Encourage. Be positive. Encourage positive thinking and activity. When you talk with kids. When you talk with colleagues. When you look in the mirror. Seems like a pretty healthy thing to do, don't you think?

We here at Positively Writing suggest that before you cast the first stone, about texting and otherwise, you consider whether you used available technology to connect with your friends—just as teenagers are doing today.

Monday, October 11, 2010

Do You Really, REALLY "Like" Me?

What do you think of Malcolm Gladwell? For us, he's alternately a blowhard and way too impressed with his own hair. But he deserves great credit for his piece "Small Change" in the October 4 New Yorker.


His gist is that the Internet's ability to connect us all has distorted the meaning of friendship, motivation, and activism. And we at Positively Thinking think that, despite his hair, this time he's got it exactly right.


First, you're not truly making me a "friend" me on Facebook; you're "acquaintancing" me. Am I really a friend if you contact me once a year on FB to tell me you hiked in Yosemite last week? If, conversely, you had dinner with me and and  looked me in the eye, and then we talked about our families and happiness , then yes, you could be a real friend. Especially if we shared time in person more than once a year.


FB "friends" often—very often—have weak ties. Ties that have very little meaning in their lives.We're not suggesting there is anything inherently wrong about "friending" (now there's an example of language evolving appropriately) a person or organization. We're just think people have lost some perspective about what a true connection feels like.


(Gladwell does not mention the marketing implications of "likes." But as marketers, we think it's relevant to mention the critical importance of  "likes" on a company's FB page. The more "likes" a company has, the higher their Google ranking (that's a fact, folks). So their friends or acquaintances or whatever you'd like to call them can have a direct impact on that company's business.)

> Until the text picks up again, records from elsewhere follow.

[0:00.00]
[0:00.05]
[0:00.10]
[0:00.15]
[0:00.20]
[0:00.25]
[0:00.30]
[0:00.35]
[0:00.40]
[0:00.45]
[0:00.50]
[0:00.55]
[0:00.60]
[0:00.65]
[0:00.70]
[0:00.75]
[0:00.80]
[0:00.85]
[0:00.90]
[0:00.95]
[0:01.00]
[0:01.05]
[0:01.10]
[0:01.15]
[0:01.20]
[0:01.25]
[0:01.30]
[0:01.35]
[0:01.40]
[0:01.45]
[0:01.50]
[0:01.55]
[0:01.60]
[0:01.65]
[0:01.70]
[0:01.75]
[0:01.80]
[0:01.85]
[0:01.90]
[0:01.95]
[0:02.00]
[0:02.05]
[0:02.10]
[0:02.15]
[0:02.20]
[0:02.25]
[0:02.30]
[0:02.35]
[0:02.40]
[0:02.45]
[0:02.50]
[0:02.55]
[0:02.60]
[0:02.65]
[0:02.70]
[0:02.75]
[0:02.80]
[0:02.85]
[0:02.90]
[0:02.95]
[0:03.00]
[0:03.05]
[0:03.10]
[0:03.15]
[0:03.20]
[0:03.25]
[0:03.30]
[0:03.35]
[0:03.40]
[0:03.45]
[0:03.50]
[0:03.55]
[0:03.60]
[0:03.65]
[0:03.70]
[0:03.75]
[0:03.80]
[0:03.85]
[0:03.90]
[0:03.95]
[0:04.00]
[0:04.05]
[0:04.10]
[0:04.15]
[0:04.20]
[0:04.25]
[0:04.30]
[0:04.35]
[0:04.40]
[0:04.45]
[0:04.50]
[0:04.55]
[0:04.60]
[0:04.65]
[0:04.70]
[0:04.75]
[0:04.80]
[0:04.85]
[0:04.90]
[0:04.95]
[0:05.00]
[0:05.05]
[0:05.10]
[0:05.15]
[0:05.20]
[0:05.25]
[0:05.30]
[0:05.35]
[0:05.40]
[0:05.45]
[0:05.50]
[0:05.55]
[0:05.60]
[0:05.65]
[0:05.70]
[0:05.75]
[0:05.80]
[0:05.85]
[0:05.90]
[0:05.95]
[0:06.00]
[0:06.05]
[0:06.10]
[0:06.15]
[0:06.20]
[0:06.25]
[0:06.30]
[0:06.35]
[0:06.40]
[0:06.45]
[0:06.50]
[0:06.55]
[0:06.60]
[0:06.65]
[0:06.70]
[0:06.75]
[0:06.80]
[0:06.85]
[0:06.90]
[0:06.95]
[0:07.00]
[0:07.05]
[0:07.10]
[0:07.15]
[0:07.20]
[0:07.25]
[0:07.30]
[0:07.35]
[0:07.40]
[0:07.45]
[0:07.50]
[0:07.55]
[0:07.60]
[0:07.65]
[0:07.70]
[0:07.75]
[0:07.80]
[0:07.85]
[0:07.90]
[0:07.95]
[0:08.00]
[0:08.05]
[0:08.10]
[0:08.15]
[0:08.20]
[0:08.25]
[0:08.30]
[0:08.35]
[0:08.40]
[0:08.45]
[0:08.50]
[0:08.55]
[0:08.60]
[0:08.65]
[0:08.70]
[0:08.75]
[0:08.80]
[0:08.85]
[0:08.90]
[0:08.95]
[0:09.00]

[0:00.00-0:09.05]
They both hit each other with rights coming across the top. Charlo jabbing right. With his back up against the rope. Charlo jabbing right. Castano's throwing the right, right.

The Internet continues to be the wild, wild West in many ways. It's almost universally free; anyone can access anyone or anything at any time. For the moment, anyway. And security/privacy issues notwithstanding, these are good things. 


But perspective can get lost in the loosely drawn, decidedly informal web we all create for ourselves. Making contact with others to establish and grow real relationships—whether this is done by an individual or organization—can be the beginning of a truly valuable relationship.The beginning.

Gladwell describes instances in which online communities can have literally life-saving impact, such as lightning-fast money-raising efforts for medical procedures. Those kinds of initiatives are truly inspiring should make everyone proud.


But a larger point he makes it's that these kinds of efforts succeed because they are "easy." All you need to do is click and contribute a dollar. You're not going out of your way, devoting time or energy or sacrificing yourself to help another person. 


Here's perhaps his best line about social 'activism': " . . . it succeeds not by motivating (people) to make a real sacrifice, but by motivating them to do the things that people do when they are NOT motivated enough to make a REAL sacrifice." (Those CAPS are mine, for emphasis.)


Maybe that's overly cynical or harsh, but we think he's right, again. Sure, feel good if you contribute a dollar, but don't fool yourself into thinking you've just "given" of yourself. You spent a minute or two and did a small, good thing. That's fine. But that's it.


Social networks are, by definition, not hierarchical organizations; they lack much structure, procedure, and authority. So their value is not their ability to effect change; it's to provide a forum to communicate opinions and information. It's to promote participation, not motivation. Great Gladwellisms all.


Friendship, in our view, is best when it's created the old-fashioned way: when you earn it.